**Excerpts from a dataset:**
· · ·

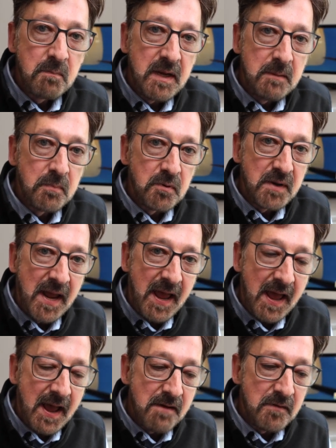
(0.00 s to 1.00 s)
people to
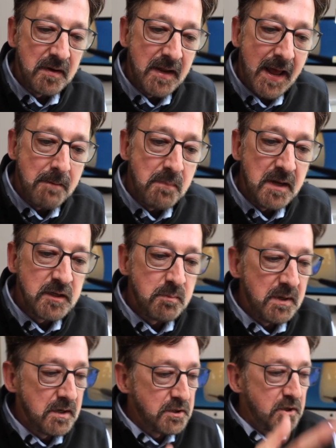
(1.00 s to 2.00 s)
have a lab bench,
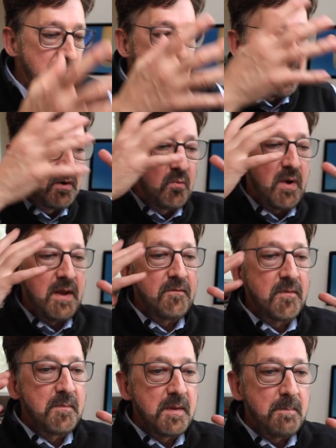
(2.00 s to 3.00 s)
because you can get away
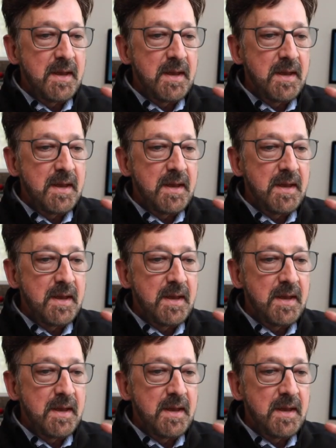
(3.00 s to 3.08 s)
from the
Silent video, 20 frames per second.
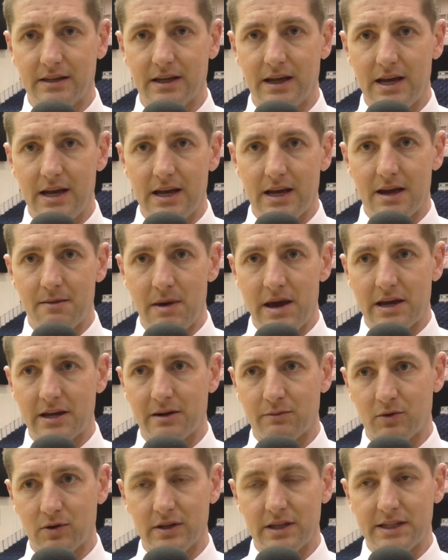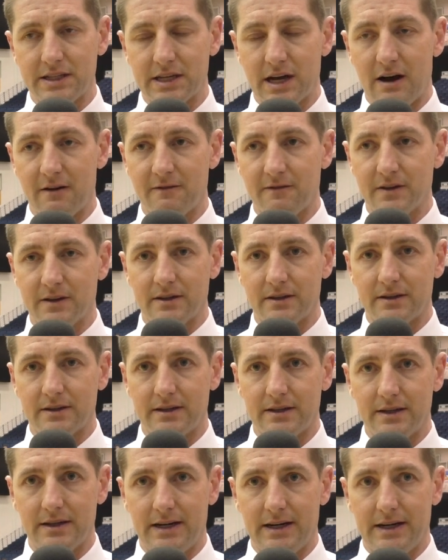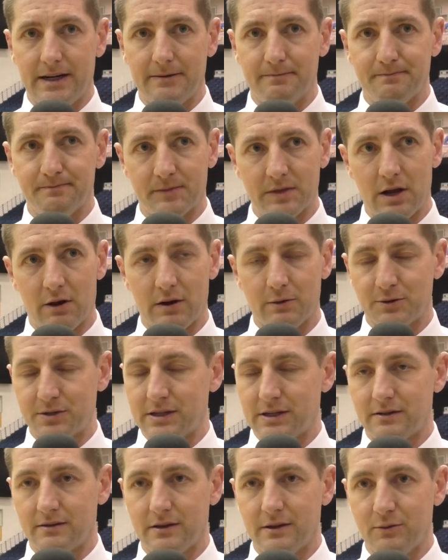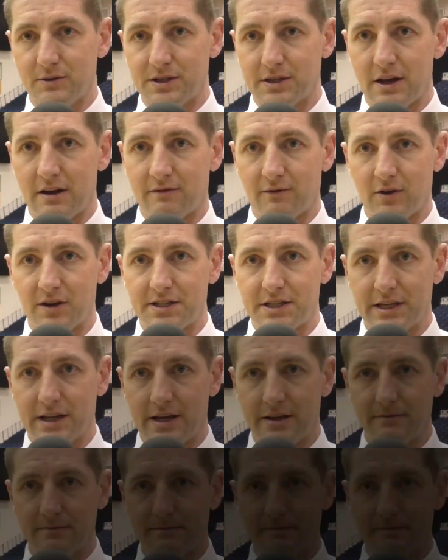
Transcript: and and making them really tough. And um, you know, it was it was enough for us tonight.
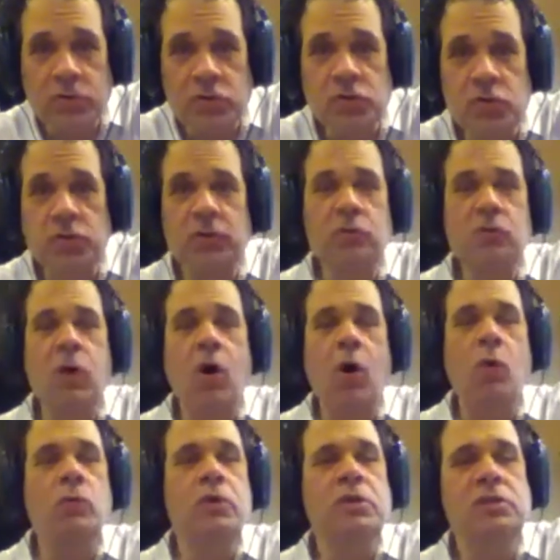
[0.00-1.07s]
so that you're
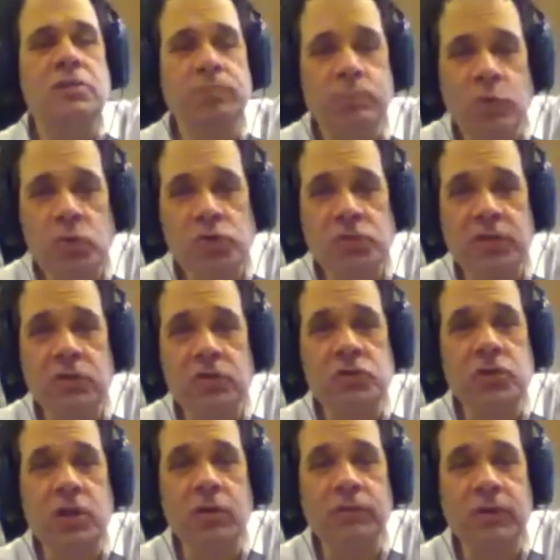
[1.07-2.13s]
always pushing
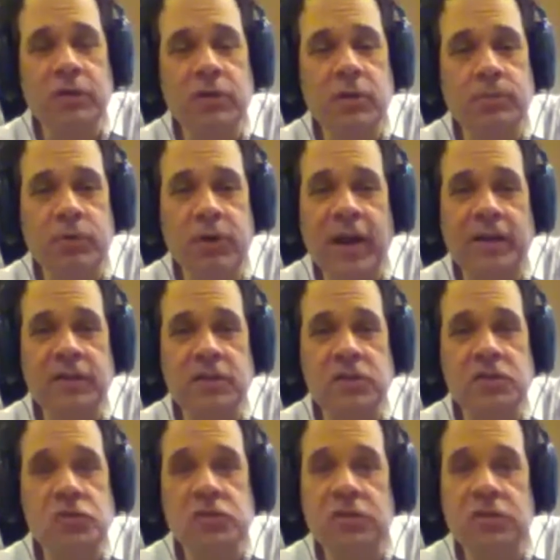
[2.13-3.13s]
yourself in your practice,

· · ·

**WHAT IS BEING ASKED:**
Here the job is to repeat the entries verbatim while leaving all pictures out.

**EXERCISE RESPONSE:**
(0.00 s to 1.00 s)
people to
(1.00 s to 2.00 s)
have a lab bench,
(2.00 s to 3.00 s)
because you can get away
(3.00 s to 3.08 s)
from the
Silent video, 20 frames per second.
Transcript: and and making them really tough. And um, you know, it was it was enough for us tonight.
[0.00-1.07s]
so that you're
[1.07-2.13s]
always pushing
[2.13-3.13s]
yourself in your practice,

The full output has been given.